▸ HOW TO COMPLETE THIS TASK:
After locating the line that contains "[2:05.87-2:06.77]", output that line and each one following it, exactly, to the end of the entries. No pictures.

▸ RECORDED INFORMATION:
▬▬▬▬▬▬

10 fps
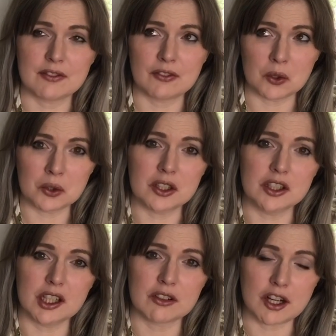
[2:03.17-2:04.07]

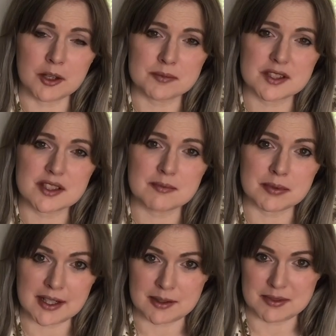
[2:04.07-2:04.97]
floral cropped
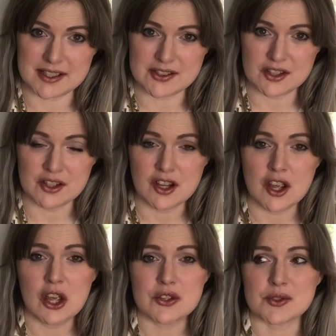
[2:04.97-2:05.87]
Blair blazer.
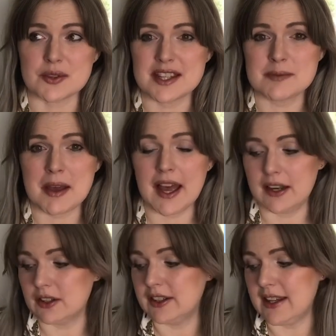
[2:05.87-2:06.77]
So this
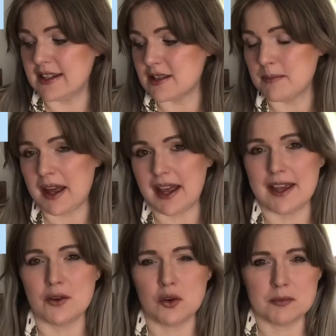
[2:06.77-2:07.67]
pattern is by
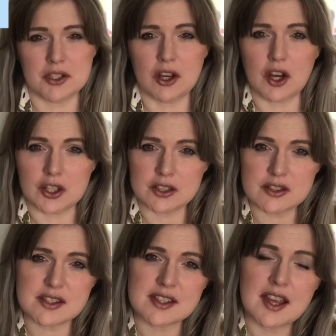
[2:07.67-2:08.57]
Homer
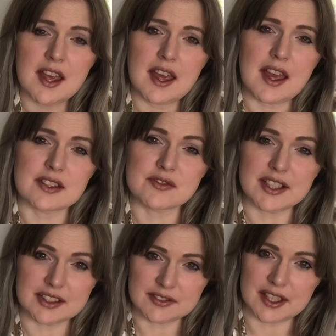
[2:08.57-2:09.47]
Howells. It's
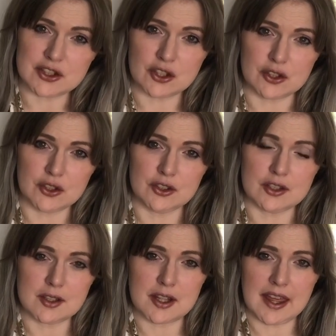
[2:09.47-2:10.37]
relatively new
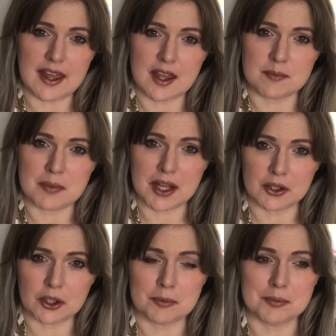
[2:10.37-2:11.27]
pattern
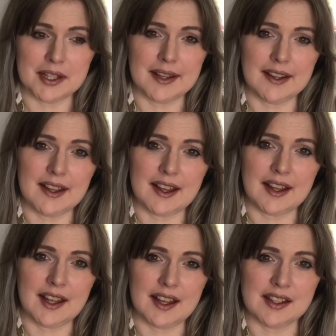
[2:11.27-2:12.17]
company,
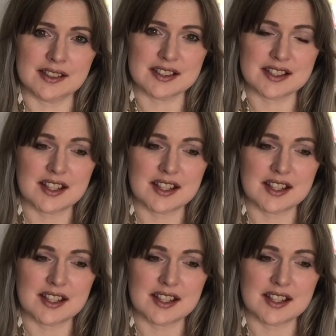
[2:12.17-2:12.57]
and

▬▬▬▬▬▬

▸ ANSWER SPACE:
[2:05.87-2:06.77]
So this
[2:06.77-2:07.67]
pattern is by
[2:07.67-2:08.57]
Homer
[2:08.57-2:09.47]
Howells. It's
[2:09.47-2:10.37]
relatively new
[2:10.37-2:11.27]
pattern
[2:11.27-2:12.17]
company,
[2:12.17-2:12.57]
and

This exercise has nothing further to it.